Le
30 septembre 1900, Auguste et Louis Lumière filment Georges Footit
et Chocolat. Ce film des deux frères est visible à la toute fin de
Chocolat, juste avant le générique. Plan fixe où les deux
clowns font leur numéro : Footit esquisse un mouvement
circulaire accroupi, Chocolat se saisit d'une chaise pour le frapper,
tous deux sautillent, cherchent à se faire tomber l'un l'autre puis
sortent du cadre. Dans le film de Roschdy Zem, les frères Podalydès
jouent les frères Lumière. On les voit, derrière leur appareil,
donner des directives aux clowns dans une séquence charnière où
l'art ancien de la pantomime rencontre l'art nouveau du
cinématographe.
Ce
qui passionne dans la première heure de Chocolat, ce sont les
coulisses du spectacle. Au lieu de se mettre à la place du badaud
qui vient au cirque, Roschdy Zem montre l'érection du chapiteau, les
artistes qui auditionnent devant le patron, Monsieur Delvaux
(Frédéric Pierrot). Parmi eux, Footit (James Thierrée, acteur
physique qu'on avait vu dans Mes séances de lutte de Jacques
Doillon, il est aussi le chorégraphe des numéros que l'on verra
dans le film et accessoirement le petit-fils de Charles Chaplin). Le
nouveau numéro de Footit ne plaît pas à Delvaux qui ne veut pas
l'engager. Du déjà-vu. Le patron veut du neuf.
Quand
Footit observe des coulisses l'arrivée d'un sauvage africain, comme
le présente Delvaux, au milieu de la petite piste du cirque, il sent
qu'il peut faire de cet homme habillé de peau de bêtes autre chose.
L'arrivée d'Omar Sy sur la piste est là aussi vue des coulisses.
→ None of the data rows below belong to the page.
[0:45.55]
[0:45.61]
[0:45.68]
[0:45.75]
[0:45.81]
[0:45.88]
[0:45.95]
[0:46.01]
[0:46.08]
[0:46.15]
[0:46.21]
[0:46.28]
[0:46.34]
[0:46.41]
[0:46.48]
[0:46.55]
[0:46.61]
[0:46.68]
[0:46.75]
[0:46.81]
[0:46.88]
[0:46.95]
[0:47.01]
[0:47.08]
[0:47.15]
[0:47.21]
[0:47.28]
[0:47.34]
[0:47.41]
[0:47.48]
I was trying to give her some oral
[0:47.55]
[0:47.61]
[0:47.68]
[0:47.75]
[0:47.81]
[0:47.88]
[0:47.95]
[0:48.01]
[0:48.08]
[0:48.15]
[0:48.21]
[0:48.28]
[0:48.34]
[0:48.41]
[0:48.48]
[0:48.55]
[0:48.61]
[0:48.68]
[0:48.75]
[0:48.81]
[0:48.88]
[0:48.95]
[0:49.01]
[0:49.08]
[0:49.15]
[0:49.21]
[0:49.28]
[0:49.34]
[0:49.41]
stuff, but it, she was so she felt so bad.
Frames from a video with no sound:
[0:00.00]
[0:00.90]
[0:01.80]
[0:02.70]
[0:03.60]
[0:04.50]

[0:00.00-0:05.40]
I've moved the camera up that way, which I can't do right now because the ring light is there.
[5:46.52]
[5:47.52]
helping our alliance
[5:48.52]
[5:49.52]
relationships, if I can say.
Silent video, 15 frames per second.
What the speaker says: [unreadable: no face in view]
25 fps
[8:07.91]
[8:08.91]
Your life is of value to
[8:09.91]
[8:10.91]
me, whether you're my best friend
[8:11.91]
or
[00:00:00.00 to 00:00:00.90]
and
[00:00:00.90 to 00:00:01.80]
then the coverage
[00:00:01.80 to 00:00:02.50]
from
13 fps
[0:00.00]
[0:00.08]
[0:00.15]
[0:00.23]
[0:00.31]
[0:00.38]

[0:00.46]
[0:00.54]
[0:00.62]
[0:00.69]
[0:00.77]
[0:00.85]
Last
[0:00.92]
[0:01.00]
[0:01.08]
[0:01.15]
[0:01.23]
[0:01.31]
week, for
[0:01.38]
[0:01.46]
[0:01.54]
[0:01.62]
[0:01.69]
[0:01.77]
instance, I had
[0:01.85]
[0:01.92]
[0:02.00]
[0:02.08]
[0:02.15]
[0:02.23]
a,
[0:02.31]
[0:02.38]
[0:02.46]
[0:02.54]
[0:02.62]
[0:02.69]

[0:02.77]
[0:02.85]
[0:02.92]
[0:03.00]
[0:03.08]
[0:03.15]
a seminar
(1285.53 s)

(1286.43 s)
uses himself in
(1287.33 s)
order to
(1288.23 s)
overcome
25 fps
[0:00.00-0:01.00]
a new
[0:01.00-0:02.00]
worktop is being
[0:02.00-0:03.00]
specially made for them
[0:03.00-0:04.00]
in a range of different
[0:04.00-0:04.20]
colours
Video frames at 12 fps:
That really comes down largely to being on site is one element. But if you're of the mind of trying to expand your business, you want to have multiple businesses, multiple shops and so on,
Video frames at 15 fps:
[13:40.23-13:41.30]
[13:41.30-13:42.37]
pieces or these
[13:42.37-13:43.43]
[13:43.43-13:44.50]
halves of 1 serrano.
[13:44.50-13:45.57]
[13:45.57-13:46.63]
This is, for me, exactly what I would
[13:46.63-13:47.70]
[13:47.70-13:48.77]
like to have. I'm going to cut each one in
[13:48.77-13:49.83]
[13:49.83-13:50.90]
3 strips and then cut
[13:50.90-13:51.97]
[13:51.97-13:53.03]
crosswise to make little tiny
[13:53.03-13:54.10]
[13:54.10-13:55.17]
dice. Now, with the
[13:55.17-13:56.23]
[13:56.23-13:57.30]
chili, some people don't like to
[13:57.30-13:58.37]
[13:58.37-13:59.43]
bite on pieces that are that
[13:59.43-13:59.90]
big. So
On
sait qu'il joue le rôle de cet Africain que l'on présente comme un
sauvage cannibale, Delvaux le traite de Nègre, il doit faire peur au
maigre public qui en 1897 n'a jamais vu de Noir, n'est jamais sorti
de son village. La caméra subjective montre les regards effrayés,
pour enfin montrer le visage d'Omar Sy affublé d'une coupe de
cheveux monumentale.
Trois
ans est la durée entre la rencontre entre Footit et celui qu'il va
surnommer Chocolat, abandonnant le pseudonyme africanisant que lui
avait donné Delvaux, et le succès qui emmène les frères Lumière
à filmer le duo. Ces trois années, montre comment Footit dirige son
comparse, comment il négocie ses contrats, comment il l'exploite
sans vergogne. Puis comment se crée la jalousie des autres artistes
du cirque, d'abord la rage de la mère Delvaux (Noémie Lvovsky) puis
des collègues du grand cirque de Monsieur Oller (Olivier Gourmet)
qui les débauche pour aller à Paris. Enfin comment l'amour rentre
dans la vie de Chocolat alors que Footit reste solitaire.
Les
numéros du duo sont basés sur un schéma primitif, Footit est le
clown blanc, Chocolat l'Auguste, l'actif et le passif, le fesseur et
le fessé. Là encore, à mon grand étonnement, la limpidité de la
mise en scène de Roschdy Zem permet de prendre un grand plaisir aux
numéros. Un plaisir coupable car c'est bien entendu toujours au
dépend de Chocolat que l'on rit, des remarques sur sa peau, sur sa
bêtise, sur sa couardise. Le film expose tout le racisme, le mépris
et le paternalisme envers les Africains. Chocolat profite de son
succès parce qu'il accepte cette position de dominé jusqu'à cette
fameuse scène où il visite l'exposition coloniale avec Marie
(Clothilde Hesme).
La
deuxième heure de Chocolat montre, après l'ascension, la
déchéance de ses personnages. L'alcool, le jeu et ses dépenses
folles auront tôt fait de mettre Chocolat dans une position
délicate. La rapacité d'Oller et de Footit qui le voient comme leur
propriété est montrée sans manichéisme outrancier. Le paroxysme
est atteint quand Félix Potin veut faire une publicité : le
visage de Footit est humain, celui de Chocolat est celui d'un singe.
La dénonciation du racisme peut paraître édifiante, mais elle est
terriblement efficace et d'une sincérité à toute épreuve. Roschdy
Zem dans ses autres films (Mauvaise foi, Omar m'a tuer)
n'a jamais cessé de filmer cette maladie mentale qu'est le racisme.